Calculates the estimated parameters as in the usual Cox proportional hazards model when event uncertainties present. The data are assumed to consist of potential event times with probabilities or weights between 0 and 1 corresponding to the probability that an event occurred at each time.

Value

`est`	Estimated vector of coefficients in the model
`var`	Estimated variance of the coefficients
`betamat`	Matrix containing estimate of coefficient from each imputed dataset
`Var_mat`	Array containing variances for each imputed dataset
`Between Var`	Between imputation variance
`Within Var`	Mean within imputed dataset variance
`nMI`	Number of imputed datasets
`pvalue`	Estimated two-sided p-value
`en`	Expected events count - mean event count of imputed datasets

Author(s)

Yiming Chen, John Lawrence

References

[1] Rubin DB. Multiple Imputation for Nonresponse in Surveys.

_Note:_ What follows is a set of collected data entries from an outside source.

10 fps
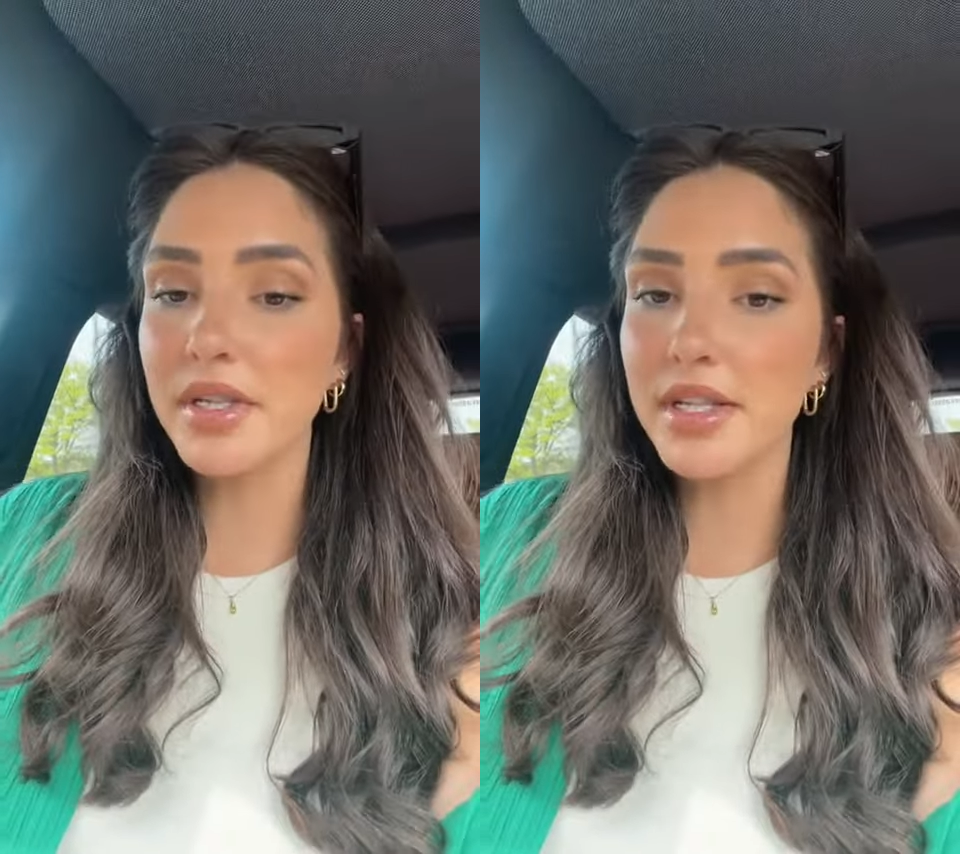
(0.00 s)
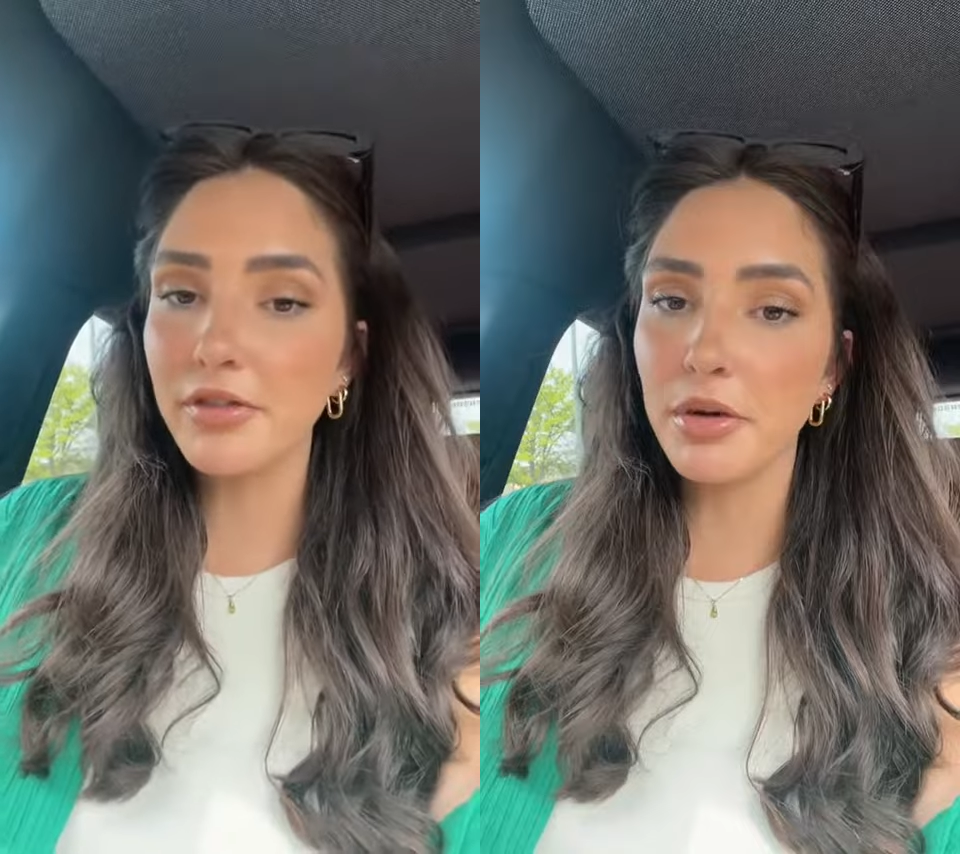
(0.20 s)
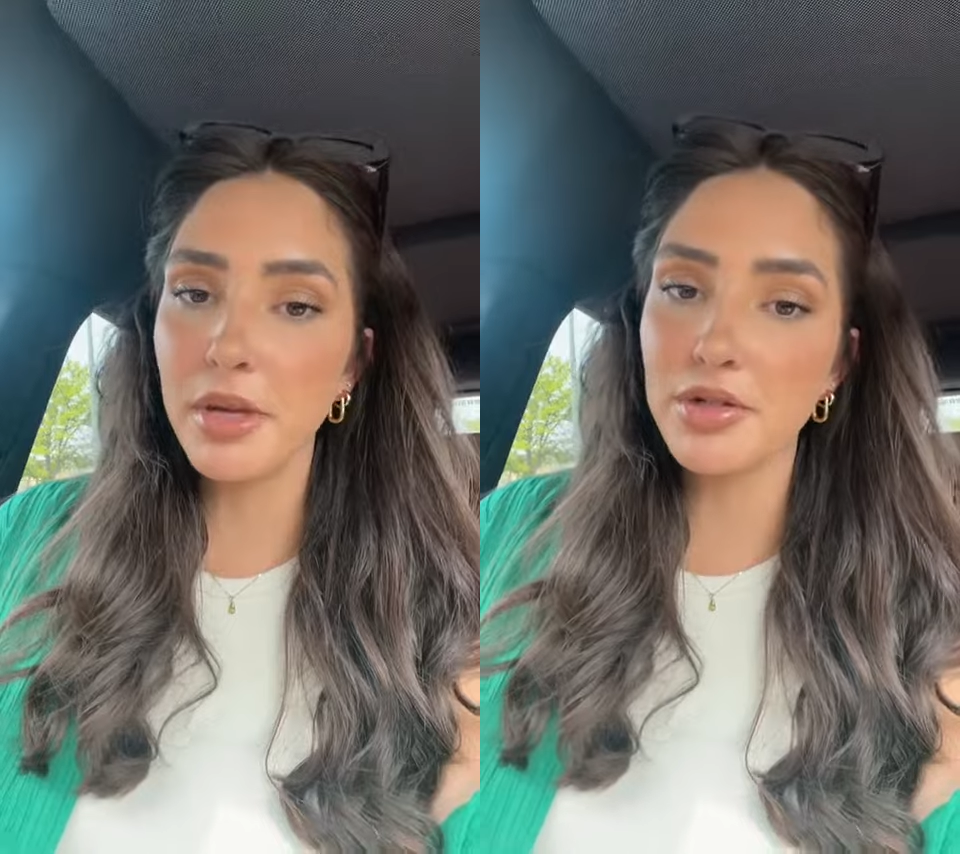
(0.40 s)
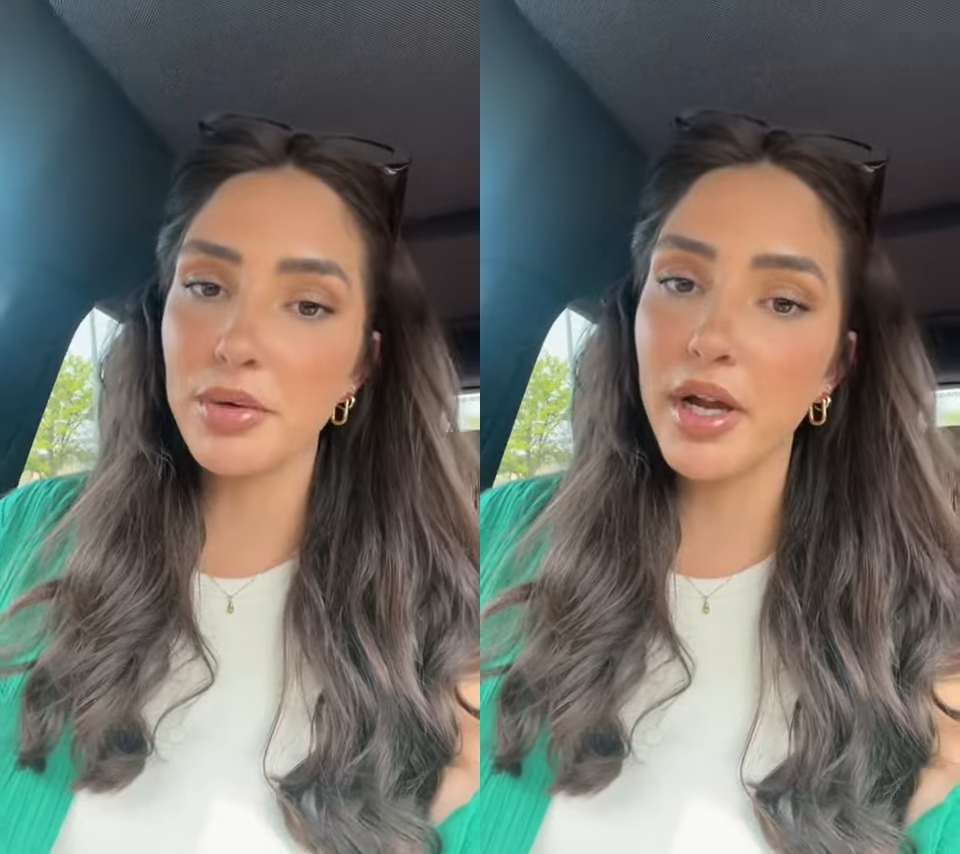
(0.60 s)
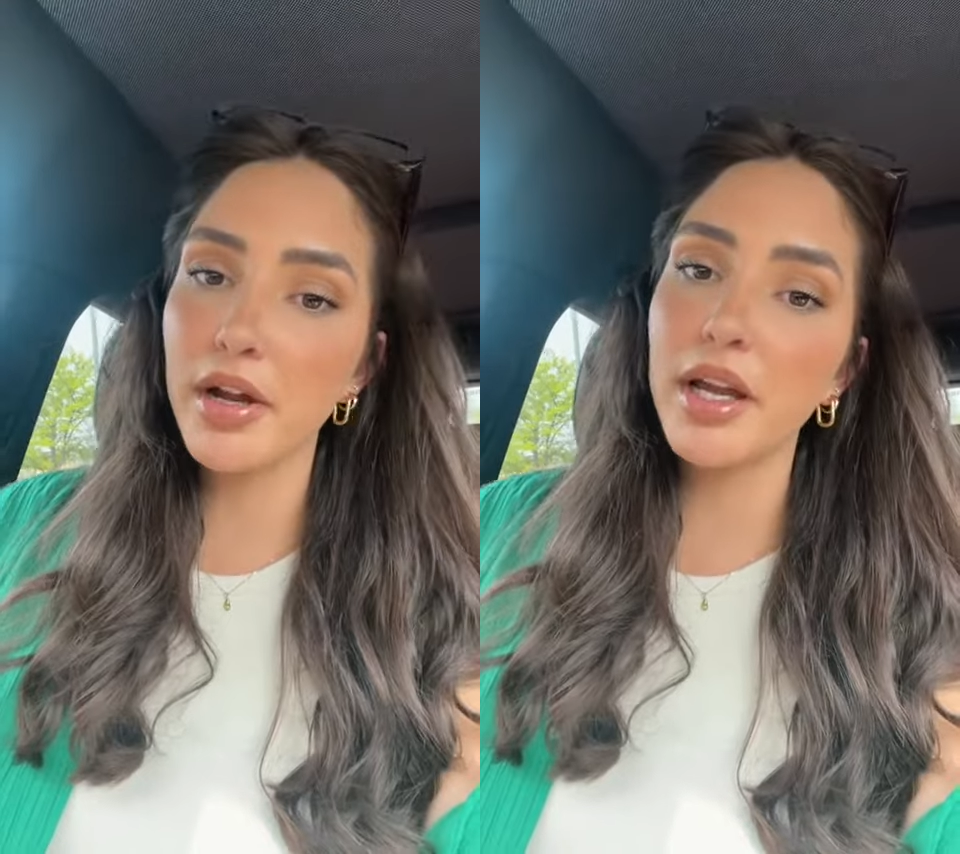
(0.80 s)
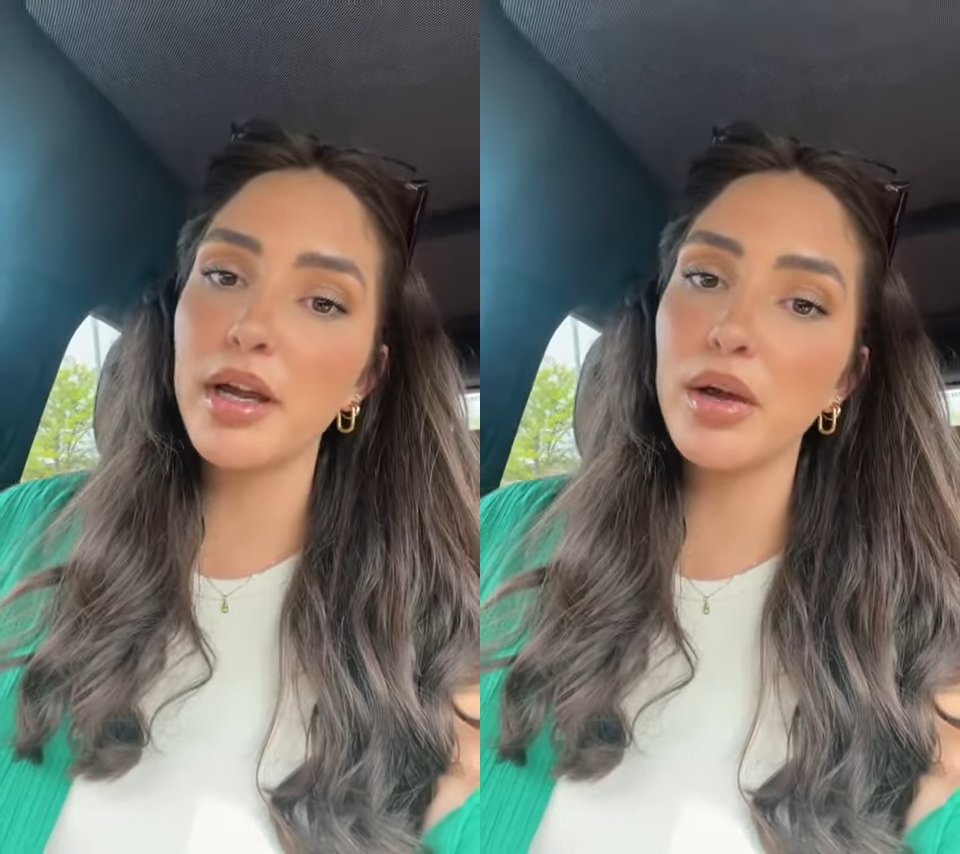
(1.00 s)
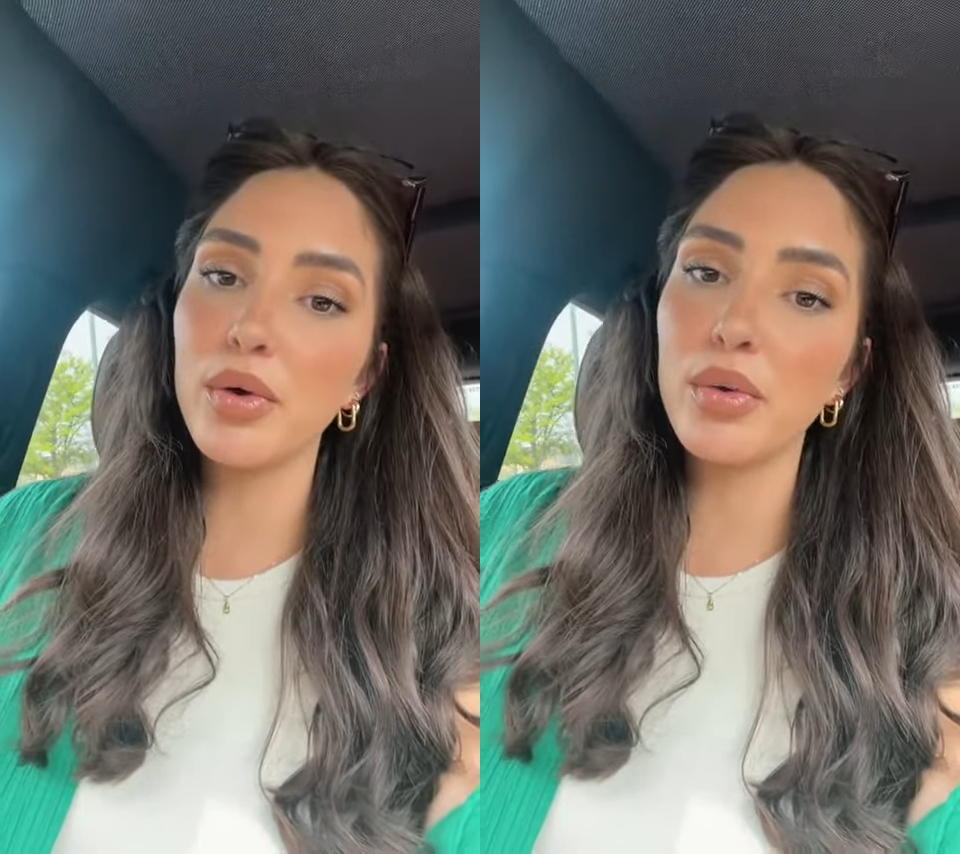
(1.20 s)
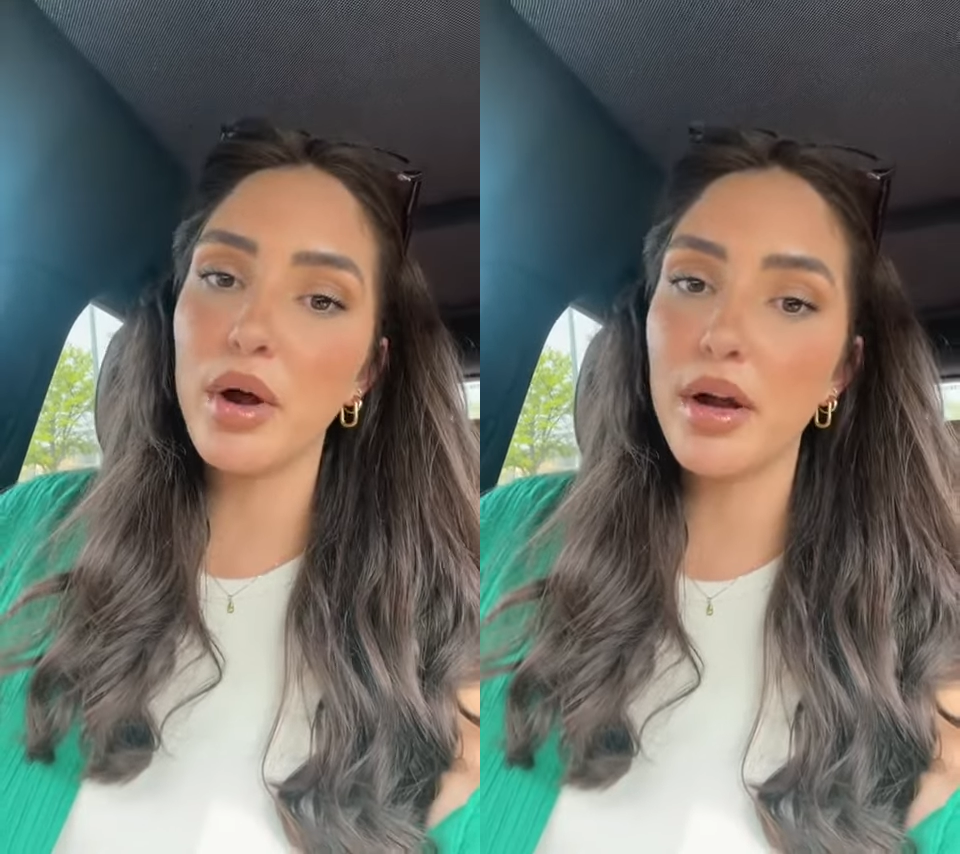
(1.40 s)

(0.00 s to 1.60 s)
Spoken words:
in the Denver metro area who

New York: Wiley; 1987

Examples

set.seed(128)
df_x<-data_sim(n=500,true_hr=0.8,haz_c=0.5/365)
df_x$f.trt<-as.factor(df_x$trt_long)
data_intrim<-uc_data_transform(data=df_x,
                               var_list=c("id_long","f.trt"),
                               var_list_new=c("id","trt"),
                               time="time_long",
                               prob="prob_long")
#nMI=10 used in the example below to reduce the time needed
#but a large number as nMI=1000 is recommended in practice

fit<-CoxMI(data_list=data_intrim,nMI=10,covariates=c("trt"))
CoxMI.summ(fit)


fit<-CoxMI(data_list=data_intrim,nMI=1000,covariates=c("trt"),id=c("id"))
CoxMI.summ(fit)

set.seed(128)
df_x<-data_sim(n=500,true_hr=0.8,haz_c=0.5/365)
df_x$f.trt<-as.factor(df_x$trt_long)
data_intrim<-uc_data_transform(data=df_x,
                               var_list=c("id_long","f.trt"),
                               var_list_new=c("id","trt"),
                               time="time_long",
                               prob="prob_long")
#nMI=10 used in the example below to reduce the time needed
#but a large number as nMI=1000 is recommended in practice

fit<-CoxMI(data_list=data_intrim,nMI=10,covariates=c("trt"))
CoxMI.summ(fit)


fit<-CoxMI(data_list=data_intrim,nMI=1000,covariates=c("trt"),id=c("id"))
CoxMI.summ(fit)

Summary function for the Cox MI model

Description

Prints the fitting results from the CoxMI function.

Usage

CoxMI.summ(x,digits=3)
CoxMI.summ(x,digits=3)

Arguments

`x`	An object returned by the CoxMI function.
`digits`	Digits of output

Details

Print a summary table of Cox regression result with MI implemented.

Value

A summary table of Cox regression result with MI implemented.

Author(s)

Yiming Chen

Weighted Cox PH model estimation

Description

Estimate the Cox PH model by weighted partial likelihood. Event weights are calcualted with respect to event probabilities.

Usage

Coxwt(data_list,covariates,init=NULL,BS=FALSE,nBS=1000)
Coxwt(data_list,covariates,init=NULL,BS=FALSE,nBS=1000)

Arguments

`data_list`	The data list which has been transformed from the long format by the uc_data_transform function.
`covariates`	The vector of varaible on the RHS of the Cox model.
`init`	The initial value of covariates vector in the likelihood, length matches the length of covariates.
`BS`	T/F, whether conduct estimation via the Bootstrap method.
`nBS`	Number of BS, only effective if BS=TRUE.

Value

`coefficients`	Estimated vector of coefficients in the model
`var`	Estimated variance of the coefficients
`hr`	Estimated hazard ratios in the model
`z`	Wald test statistics
`pvalue`	Estimated two-sided p-value
`coefficients_bs`	Bootstrapped coefficient estimation
`var_bs`	Bootstrapped variance estimation
`column_name`	Column name

Author(s)

Yiming Chen, John Lawrence

References

[1]Cook TD. Adjusting survival analysis for the presence of unadjudicated study events. Controlled clinical trials. 2000;21(3):208-222.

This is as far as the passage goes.